朝日新聞が「アベ退陣デモ」への参加を呼びかける、大型の意見広告を掲載した。その臆面もない倒閣の姿勢が話題となっている。
朝日新聞が「0414国会前大行動」デモを呼びかける特大な意見広告を掲載したのは、7日の朝刊だった。「安倍政権は退陣を! あたりまえの政治を市民の手で!」で始まる文面は「日本の民主主義を根底から揺るがす公文書ざん。前理財局長の佐川宣寿氏は証人喚問で真相を語りませんでした。また事件の鍵である安倍昭恵氏を含む関係者全員の証人喚問は必須です」と続き、「4月14日(土)14時から、国会議事堂前で真相究明を求め抗議を行います」とデモへの参加を呼びかけている。
私人である安倍昭恵首相夫人(55)を名指しし、ハッキリと安倍政権の退陣を呼びかけるなど、なりふり構わないプロパガンダ広告を掲載するのは「日本のクオリティペーパー」を自称してきた新聞としていかがなものなのか。「朝日新聞広告掲載基準」(06年)によれば「差別、名誉棄損、プライバシーの侵害など人権を侵害するおそれがあるもの、また信用棄損、業務妨害となるおそれがあるもの」などについては掲載しないとしているが、自社基準としてはかなりグレーなのではないだろうか。
この意見広告には、ソーシャルメディア上でも「意見広告って書かれてたけど、大手新聞社が堂々とデモの手伝いしていいの?」「櫻井よしこ氏が”セックススレーブ(性奴隷)20万人”の意見広告出そうとした時に『広告スペースがない』と断り、別日を提案しても回答を避け、事実上の掲載拒否をしていた朝日新聞が…」「意見広告というよりアジビラやん」と、広告掲載の規定を疑問視する多く声があがっていた。
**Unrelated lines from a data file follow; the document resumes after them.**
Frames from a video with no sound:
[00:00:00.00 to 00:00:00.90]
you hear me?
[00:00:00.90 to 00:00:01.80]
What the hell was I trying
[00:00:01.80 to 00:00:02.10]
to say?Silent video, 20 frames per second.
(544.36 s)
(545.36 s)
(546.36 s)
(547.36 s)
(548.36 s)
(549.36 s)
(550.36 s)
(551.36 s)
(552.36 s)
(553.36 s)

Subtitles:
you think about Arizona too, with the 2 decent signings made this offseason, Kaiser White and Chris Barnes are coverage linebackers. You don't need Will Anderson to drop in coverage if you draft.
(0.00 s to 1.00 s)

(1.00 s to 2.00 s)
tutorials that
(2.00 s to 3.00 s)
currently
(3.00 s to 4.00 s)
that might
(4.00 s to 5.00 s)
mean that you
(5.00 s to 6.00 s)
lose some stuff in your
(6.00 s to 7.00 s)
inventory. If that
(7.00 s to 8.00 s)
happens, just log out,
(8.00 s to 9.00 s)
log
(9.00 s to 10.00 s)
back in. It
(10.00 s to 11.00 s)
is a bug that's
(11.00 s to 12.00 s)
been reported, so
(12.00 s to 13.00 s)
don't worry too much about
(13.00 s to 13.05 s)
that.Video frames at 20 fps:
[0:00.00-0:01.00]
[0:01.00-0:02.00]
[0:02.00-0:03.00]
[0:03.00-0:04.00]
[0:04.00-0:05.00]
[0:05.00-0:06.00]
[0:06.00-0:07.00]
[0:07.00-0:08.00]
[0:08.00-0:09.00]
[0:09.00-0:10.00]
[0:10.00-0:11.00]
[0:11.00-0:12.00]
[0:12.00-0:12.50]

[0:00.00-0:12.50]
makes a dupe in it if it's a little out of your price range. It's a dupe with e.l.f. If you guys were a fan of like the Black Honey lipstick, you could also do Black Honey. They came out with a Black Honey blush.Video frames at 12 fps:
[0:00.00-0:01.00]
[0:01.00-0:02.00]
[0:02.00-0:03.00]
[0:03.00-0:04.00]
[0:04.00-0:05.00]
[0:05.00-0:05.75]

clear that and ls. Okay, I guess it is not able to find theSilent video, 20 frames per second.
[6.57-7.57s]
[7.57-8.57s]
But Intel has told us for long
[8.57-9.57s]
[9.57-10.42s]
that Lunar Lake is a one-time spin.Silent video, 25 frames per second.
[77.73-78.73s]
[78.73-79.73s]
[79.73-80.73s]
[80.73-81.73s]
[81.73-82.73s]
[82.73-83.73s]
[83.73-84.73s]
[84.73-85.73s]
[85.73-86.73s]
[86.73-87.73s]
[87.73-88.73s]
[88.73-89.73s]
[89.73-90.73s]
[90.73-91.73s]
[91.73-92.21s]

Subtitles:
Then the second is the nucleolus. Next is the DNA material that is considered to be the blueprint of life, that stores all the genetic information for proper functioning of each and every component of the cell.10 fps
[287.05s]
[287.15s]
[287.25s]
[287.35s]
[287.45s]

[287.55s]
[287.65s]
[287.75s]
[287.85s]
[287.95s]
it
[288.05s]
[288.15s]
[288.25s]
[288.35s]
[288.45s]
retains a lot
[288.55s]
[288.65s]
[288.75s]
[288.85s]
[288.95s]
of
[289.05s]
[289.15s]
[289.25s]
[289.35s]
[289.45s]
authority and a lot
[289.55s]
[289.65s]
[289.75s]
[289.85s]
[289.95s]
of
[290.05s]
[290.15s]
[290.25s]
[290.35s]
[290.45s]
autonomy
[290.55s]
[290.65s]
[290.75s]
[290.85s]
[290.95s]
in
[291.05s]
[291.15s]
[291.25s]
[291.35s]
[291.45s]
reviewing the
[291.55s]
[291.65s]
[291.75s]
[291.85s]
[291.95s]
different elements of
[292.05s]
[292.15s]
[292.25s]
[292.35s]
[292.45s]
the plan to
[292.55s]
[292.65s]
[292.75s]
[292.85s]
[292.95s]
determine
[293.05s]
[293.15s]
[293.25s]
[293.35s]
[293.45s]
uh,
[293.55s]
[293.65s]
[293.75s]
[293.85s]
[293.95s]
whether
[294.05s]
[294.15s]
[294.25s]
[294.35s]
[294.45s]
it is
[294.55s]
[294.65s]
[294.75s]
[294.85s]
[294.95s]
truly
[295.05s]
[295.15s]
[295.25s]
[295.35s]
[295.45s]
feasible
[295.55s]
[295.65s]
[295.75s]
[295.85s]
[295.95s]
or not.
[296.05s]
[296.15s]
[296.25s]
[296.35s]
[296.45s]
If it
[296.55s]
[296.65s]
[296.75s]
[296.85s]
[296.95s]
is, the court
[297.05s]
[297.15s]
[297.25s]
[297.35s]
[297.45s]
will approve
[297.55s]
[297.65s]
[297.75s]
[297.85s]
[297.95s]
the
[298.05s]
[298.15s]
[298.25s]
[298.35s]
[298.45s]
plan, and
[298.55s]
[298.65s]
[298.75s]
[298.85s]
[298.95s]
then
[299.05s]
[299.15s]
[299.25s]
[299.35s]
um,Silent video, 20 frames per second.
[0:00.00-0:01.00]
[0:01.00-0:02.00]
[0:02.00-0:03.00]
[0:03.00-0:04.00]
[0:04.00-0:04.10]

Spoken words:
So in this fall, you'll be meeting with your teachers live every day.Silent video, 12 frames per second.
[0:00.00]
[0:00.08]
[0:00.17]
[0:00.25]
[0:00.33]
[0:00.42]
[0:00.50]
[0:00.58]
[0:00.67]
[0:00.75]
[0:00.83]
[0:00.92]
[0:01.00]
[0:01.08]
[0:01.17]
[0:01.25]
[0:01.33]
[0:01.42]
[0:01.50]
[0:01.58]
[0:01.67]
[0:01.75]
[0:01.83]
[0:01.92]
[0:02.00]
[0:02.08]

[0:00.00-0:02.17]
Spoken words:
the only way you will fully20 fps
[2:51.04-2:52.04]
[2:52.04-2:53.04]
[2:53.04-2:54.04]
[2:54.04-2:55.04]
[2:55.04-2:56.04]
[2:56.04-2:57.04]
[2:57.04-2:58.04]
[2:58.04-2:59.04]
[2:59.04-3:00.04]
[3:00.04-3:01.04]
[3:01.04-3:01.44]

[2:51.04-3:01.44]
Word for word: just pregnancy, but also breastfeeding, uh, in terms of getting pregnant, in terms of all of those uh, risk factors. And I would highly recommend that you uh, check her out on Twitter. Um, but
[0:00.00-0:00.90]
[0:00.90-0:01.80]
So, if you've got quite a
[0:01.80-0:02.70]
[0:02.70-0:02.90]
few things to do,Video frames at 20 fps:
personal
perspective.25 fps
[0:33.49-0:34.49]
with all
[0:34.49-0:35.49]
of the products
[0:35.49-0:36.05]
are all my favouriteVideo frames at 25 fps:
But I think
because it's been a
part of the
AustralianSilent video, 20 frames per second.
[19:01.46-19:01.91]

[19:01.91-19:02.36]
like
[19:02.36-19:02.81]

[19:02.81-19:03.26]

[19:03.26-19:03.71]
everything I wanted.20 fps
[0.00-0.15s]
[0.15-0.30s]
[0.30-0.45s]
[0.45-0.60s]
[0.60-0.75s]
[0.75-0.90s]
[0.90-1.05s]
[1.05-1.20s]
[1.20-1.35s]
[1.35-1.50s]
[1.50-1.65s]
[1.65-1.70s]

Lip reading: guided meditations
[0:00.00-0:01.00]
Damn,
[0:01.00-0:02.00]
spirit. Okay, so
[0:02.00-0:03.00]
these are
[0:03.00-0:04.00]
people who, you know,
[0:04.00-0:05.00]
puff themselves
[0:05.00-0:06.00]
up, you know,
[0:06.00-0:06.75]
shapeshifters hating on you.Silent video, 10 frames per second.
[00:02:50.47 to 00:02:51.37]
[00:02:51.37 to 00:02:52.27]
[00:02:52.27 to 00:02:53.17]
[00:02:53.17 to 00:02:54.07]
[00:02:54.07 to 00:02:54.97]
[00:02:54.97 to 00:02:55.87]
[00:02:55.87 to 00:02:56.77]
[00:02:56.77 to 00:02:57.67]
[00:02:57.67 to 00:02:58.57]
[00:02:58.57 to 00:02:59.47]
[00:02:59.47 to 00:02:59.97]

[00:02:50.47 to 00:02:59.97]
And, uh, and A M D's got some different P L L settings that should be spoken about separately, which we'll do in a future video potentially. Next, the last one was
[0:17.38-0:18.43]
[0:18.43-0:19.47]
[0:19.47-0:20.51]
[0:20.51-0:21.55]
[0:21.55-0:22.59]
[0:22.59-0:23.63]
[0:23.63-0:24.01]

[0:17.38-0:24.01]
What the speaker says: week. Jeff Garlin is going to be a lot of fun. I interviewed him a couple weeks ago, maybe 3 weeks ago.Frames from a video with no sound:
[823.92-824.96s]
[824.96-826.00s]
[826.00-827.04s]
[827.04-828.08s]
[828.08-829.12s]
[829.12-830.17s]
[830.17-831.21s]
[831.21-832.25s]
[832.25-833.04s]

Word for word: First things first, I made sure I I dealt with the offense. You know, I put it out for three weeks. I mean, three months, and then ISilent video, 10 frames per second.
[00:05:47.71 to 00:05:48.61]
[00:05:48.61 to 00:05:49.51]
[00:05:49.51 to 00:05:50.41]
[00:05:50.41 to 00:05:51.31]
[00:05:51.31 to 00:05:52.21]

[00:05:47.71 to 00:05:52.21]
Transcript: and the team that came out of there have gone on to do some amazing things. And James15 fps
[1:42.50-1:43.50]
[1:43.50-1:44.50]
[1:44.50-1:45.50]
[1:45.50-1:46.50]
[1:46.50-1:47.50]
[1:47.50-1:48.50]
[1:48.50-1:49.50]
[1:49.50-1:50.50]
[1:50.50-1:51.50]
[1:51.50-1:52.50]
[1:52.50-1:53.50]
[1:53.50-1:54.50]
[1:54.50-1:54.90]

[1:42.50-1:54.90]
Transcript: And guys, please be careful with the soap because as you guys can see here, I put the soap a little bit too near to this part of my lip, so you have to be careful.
また、なかでももっとも話題になっていたのは「広告費の出所」であった。朝日新聞の広告料金は、同広告よりも少し小さい「全5段(382×170)」でも1535万5000円とかなり高額。さらに毎日新聞、東京新聞、中日新聞にも掲載されたようなので広告の予算は推定4〜5千万円にのぼると推定される。同広告上でも「本広告は全国の賛同者から送られた寄付によって掲載されています」と銀行口座を記載しているものの、金額が大きいので、ネット上では出所を訝しむ声も少なからず見られた。
「あたりまえの政治を!」と声高に抗議する人たちにとっての「市民」とはいったい誰なのか。「あたりまえ」の反対語は「ありがたい(有り難い)」だという。彼らのいう「あたりまえの政治」よりも、多くの「国民」は「ありがたい政治」を望んでいるように思えてならない。